Happy Thanksgiving! I hope your day is filled with tears of joy and peals of laughter, with grateful remembrances of blessings received, that your day is shot through with vibrant golden threads of thankfulness and praise that come from and lead us back into that Great Pattern of thankfulness that is the Eucharistic feast, that is fellowship with the One who is the Bread of Life. I hope your day thrums and hums with God.

I know some of you are busy with preparations for the day, and I know, too, that there may be others of you for whom that busy-ness would feel most welcome. If you find yourself in Tucson desiring a place of lively fellowship and joy, please please please consider coming to our 11am Eucharist today…and stay for a festive Thanksgiving Feast following our participation in the Heavenly Banquet! You are always welcome here!!

Some of you may know that, every month, I put together a newsletter for those involved in Children, Youth and Family Ministries at Saint Philip’s (if you’d like to be added to the list, let me know!) and I usually try ending the newsletter with a poem or pastoral note related to the tenor of the time / the season in which we find ourselves. Recently, I was looking for a Thanksgiving-themed poem, and while I was able to find quite a few of them, there was something about the majority of the ones I read that seemed a little too pat, a little too expected, a little less given to pitching us toward some sense of the sacramental mysteriousness of the human adventure or of God's own love for us.

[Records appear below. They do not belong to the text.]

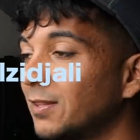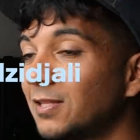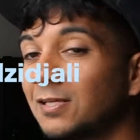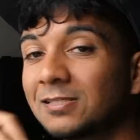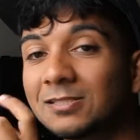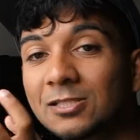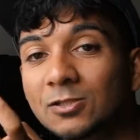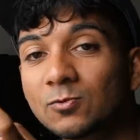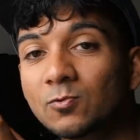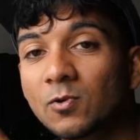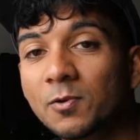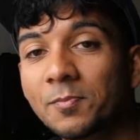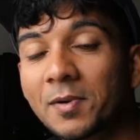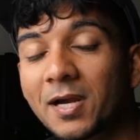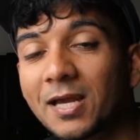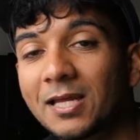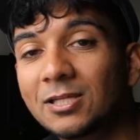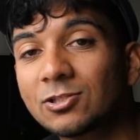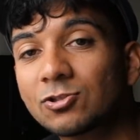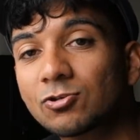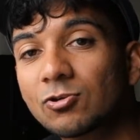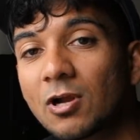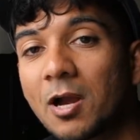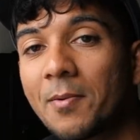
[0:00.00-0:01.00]
This is what my
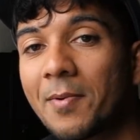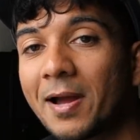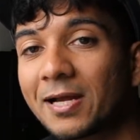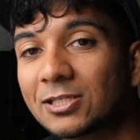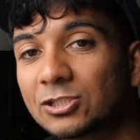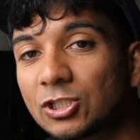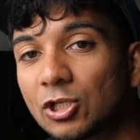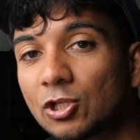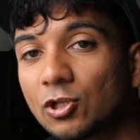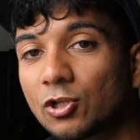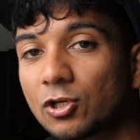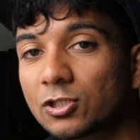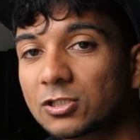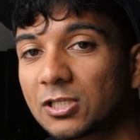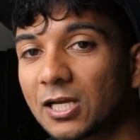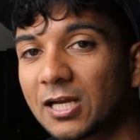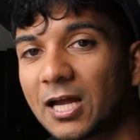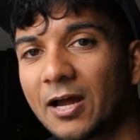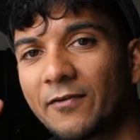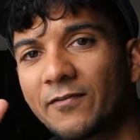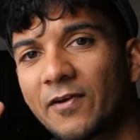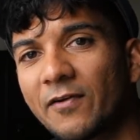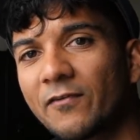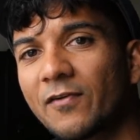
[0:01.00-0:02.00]
Instagram actually looks like.
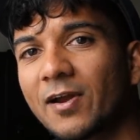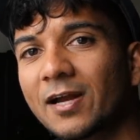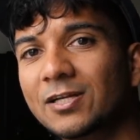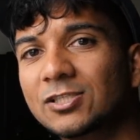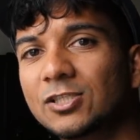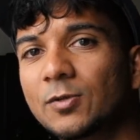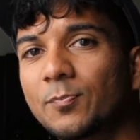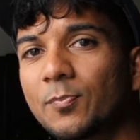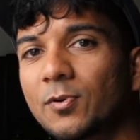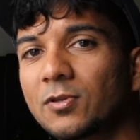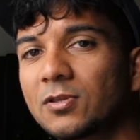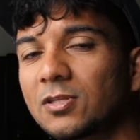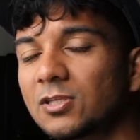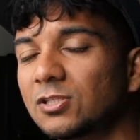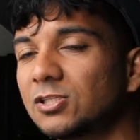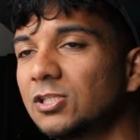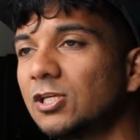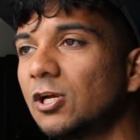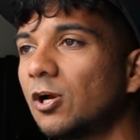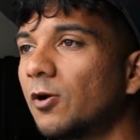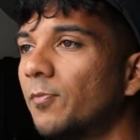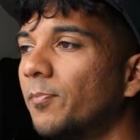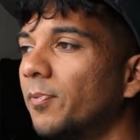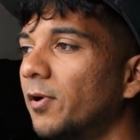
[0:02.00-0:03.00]
I've never actually put this
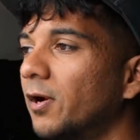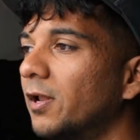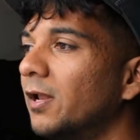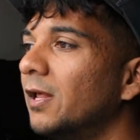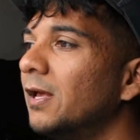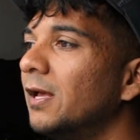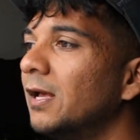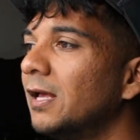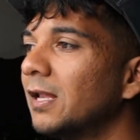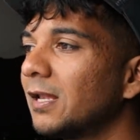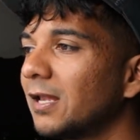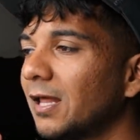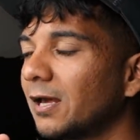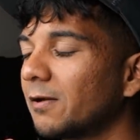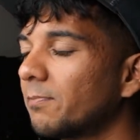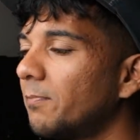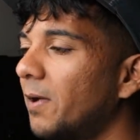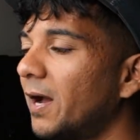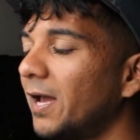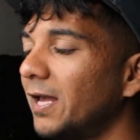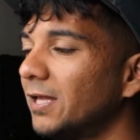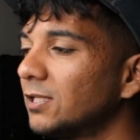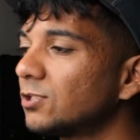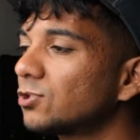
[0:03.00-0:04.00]
here, but like,
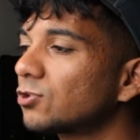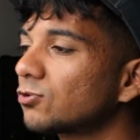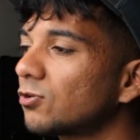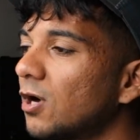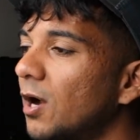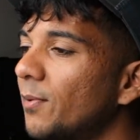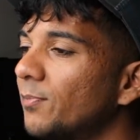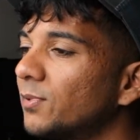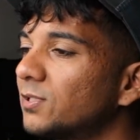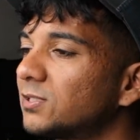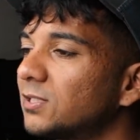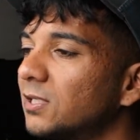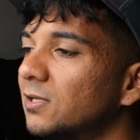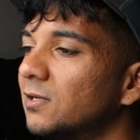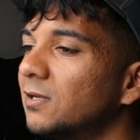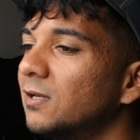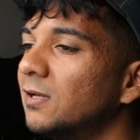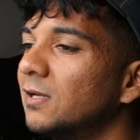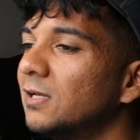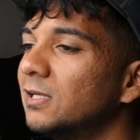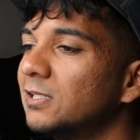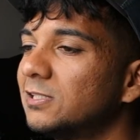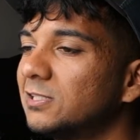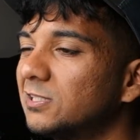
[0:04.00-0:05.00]
my Instagram isn't
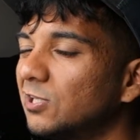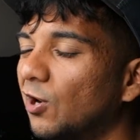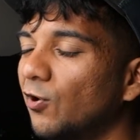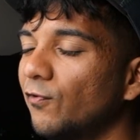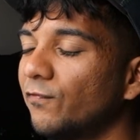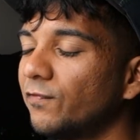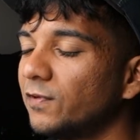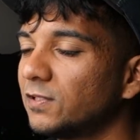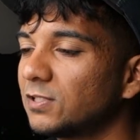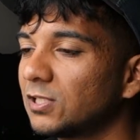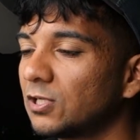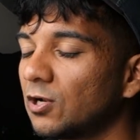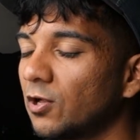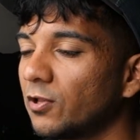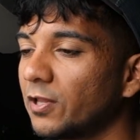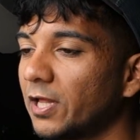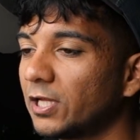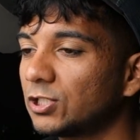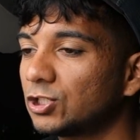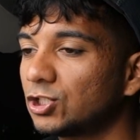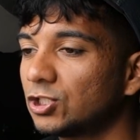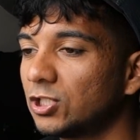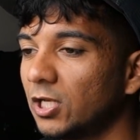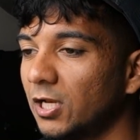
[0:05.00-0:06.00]
selfies and all
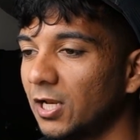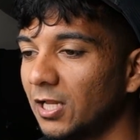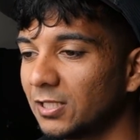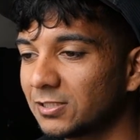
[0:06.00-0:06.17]
that shit.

And then I found a beautiful, challenging, wondrous-bright poem by the amazing Joy Harjo of the Muscogee Nation…a poem about the mysterious power of the kitchen table: what begins there, what happens there, what ends there. It is perhaps the most gorgeous Thanksgiving poem I've ever read. And on this Thanksgiving Day, I’d like to share it with you. What happens in our kitchens, in our lives, in the world, and in the world beyond is all intricately interwoven, and at any moment in any part of our lives, we may catch a glimpse of the joy with which all that was, is and shall be will be consummated in the bliss that is the love of God. I think this poem speaks to those glimpses—how complicated they are, how necessary they are, how formative they are. On this Thanksgiving Day, I hope you enjoy this poem, “Perhaps the World Ends Here”, by Joy Harjo. You can find it below.

What is your favorite Thanksgiving poem or prayer? Would you consider sharing it with those among whom you find yourself today? Would you consider allowing grace to make of your own life a poem of thanksgiving, a Eucharistic prayer legible to all?